------ Dataset

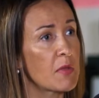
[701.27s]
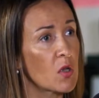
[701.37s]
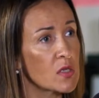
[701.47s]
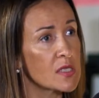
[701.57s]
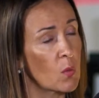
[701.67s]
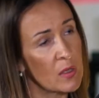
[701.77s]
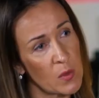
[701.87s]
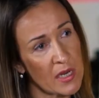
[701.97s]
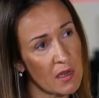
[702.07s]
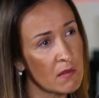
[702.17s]
Because when
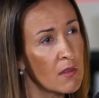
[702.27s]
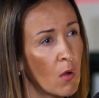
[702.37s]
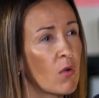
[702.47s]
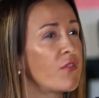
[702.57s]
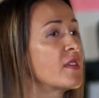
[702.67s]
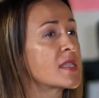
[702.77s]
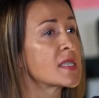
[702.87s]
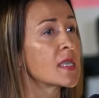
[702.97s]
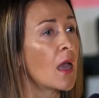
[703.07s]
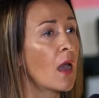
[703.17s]
we are in the
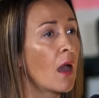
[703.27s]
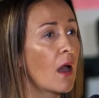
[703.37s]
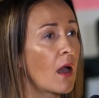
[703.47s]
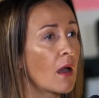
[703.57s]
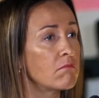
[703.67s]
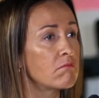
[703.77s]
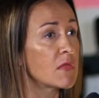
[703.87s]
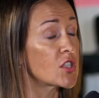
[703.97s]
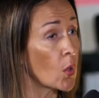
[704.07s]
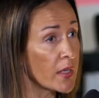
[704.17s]
office,
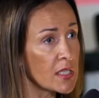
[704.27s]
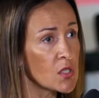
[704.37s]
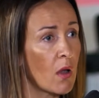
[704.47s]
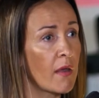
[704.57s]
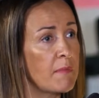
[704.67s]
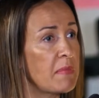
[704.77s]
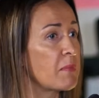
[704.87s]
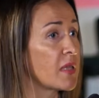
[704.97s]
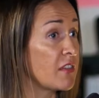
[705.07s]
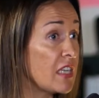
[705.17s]
talking to other
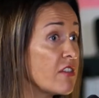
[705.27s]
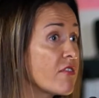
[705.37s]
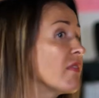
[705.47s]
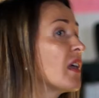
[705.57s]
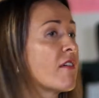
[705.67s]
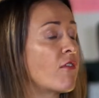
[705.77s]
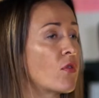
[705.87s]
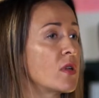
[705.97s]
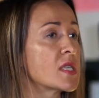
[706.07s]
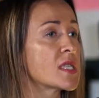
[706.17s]
people and hearing their
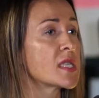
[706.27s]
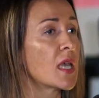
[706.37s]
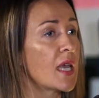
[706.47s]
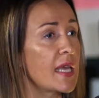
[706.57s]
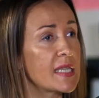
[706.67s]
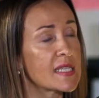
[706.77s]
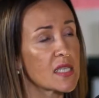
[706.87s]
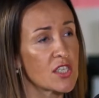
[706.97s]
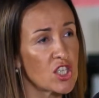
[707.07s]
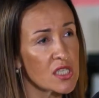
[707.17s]
voice,
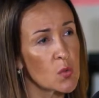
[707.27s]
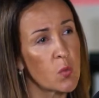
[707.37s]
it's just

------------

**Your instructions:**
What is needed is a word-for-word copy of the data, minus its pictures.

**Written response:**
[701.27s]
[701.37s]
[701.47s]
[701.57s]
[701.67s]
[701.77s]
[701.87s]
[701.97s]
[702.07s]
[702.17s]
Because when
[702.27s]
[702.37s]
[702.47s]
[702.57s]
[702.67s]
[702.77s]
[702.87s]
[702.97s]
[703.07s]
[703.17s]
we are in the
[703.27s]
[703.37s]
[703.47s]
[703.57s]
[703.67s]
[703.77s]
[703.87s]
[703.97s]
[704.07s]
[704.17s]
office,
[704.27s]
[704.37s]
[704.47s]
[704.57s]
[704.67s]
[704.77s]
[704.87s]
[704.97s]
[705.07s]
[705.17s]
talking to other
[705.27s]
[705.37s]
[705.47s]
[705.57s]
[705.67s]
[705.77s]
[705.87s]
[705.97s]
[706.07s]
[706.17s]
people and hearing their
[706.27s]
[706.37s]
[706.47s]
[706.57s]
[706.67s]
[706.77s]
[706.87s]
[706.97s]
[707.07s]
[707.17s]
voice,
[707.27s]
[707.37s]
it's just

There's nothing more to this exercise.